California regulators have approved three plans from the state’s three largest utilities, which will cumulatively result in nearly $768 million in electric vehicle (EV) infrastructure spending.
This is the largest coordinated effort for state-level EV infrastructure spending to date.
The project is the result of legislation requiring the California Public Utility Commission (PUC) to facilitate infrastructure plans from Pacific Gas & Electric (PG&E), San Diego Gas & Electric (SDG&E), and Southern California Edison (SCE).
- PG&E will spend more than $22 million on installing 230 direct current fast-charging stations.
- PG&E and SCE will spend $236.3 million and $342.6 million, respectively, “on infrastructure and rebates to support electric trucks, buses, and other medium or heavy-duty vehicles,” including 1,500 charging stations for those vehicles.
- SDG&E set aside $136.9 million to give rebates to up to 60,000 customers who install charging stations in their homes.

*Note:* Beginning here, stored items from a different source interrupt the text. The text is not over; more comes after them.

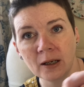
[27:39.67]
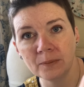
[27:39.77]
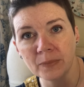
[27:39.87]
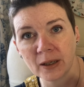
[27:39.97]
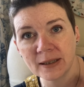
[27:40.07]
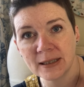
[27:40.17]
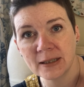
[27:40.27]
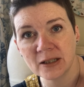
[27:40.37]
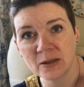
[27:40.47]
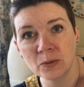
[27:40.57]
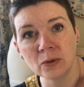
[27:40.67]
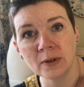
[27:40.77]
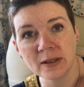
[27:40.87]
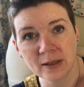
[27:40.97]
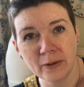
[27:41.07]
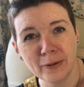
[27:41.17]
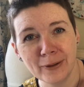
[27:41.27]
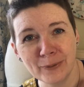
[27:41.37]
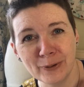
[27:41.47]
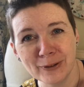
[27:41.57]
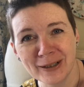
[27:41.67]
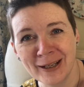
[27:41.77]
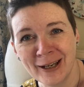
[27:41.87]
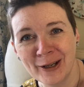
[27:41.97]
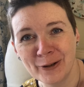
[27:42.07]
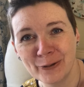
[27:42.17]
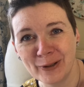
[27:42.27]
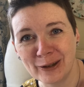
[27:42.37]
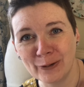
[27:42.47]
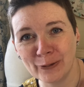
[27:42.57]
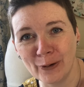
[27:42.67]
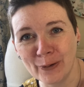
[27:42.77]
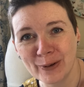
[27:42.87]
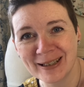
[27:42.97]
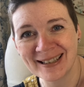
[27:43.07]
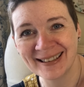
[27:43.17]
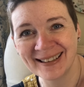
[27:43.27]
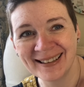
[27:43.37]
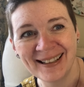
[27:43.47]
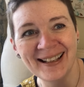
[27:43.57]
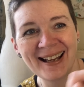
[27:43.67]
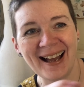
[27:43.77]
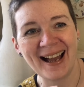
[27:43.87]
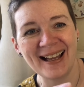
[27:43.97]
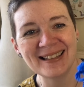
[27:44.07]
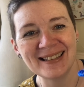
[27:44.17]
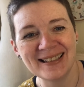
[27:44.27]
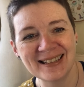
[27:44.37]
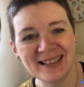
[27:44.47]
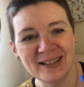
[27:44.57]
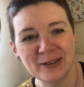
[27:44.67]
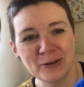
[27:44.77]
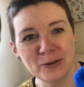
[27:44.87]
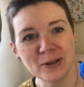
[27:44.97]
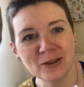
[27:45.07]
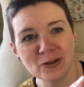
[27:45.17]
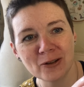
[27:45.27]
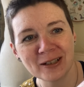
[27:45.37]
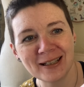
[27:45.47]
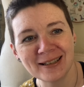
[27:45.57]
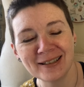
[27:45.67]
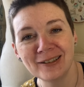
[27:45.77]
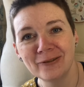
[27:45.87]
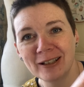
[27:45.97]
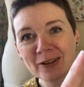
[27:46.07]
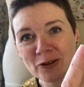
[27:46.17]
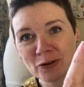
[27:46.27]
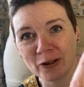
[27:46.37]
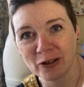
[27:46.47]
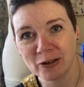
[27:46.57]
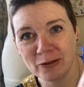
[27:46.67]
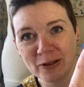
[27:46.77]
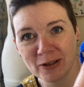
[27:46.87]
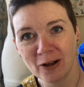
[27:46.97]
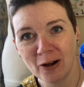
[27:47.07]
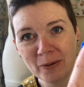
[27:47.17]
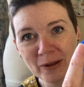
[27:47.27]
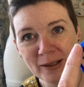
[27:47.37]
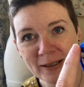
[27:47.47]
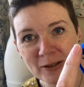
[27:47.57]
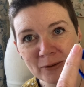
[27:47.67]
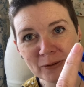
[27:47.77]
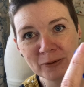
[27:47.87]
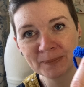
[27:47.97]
but I did it smaller so that it would fit the frogs. And you construct it, it's a lovely construction. You start with a little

- All three utilities set aside $29.5 million to study the effectiveness of their programmes.
The industry is promoting a move away from reliance on oil and gas however; rapid adoption could put pressure on the grid, making demand management more of a challenge.
According to the International Energy Agency (IEA) there are currently three million electric passenger EVs on the road.
Norway has the highest EV market share numbers in the world with 39% of its cars being electric. China’s EV market share is now up to 2.2%, from 1.5% in the previous year.
The Californian utility spend project is seen as a step forward to boost the policy changes needed to increase EV adoption.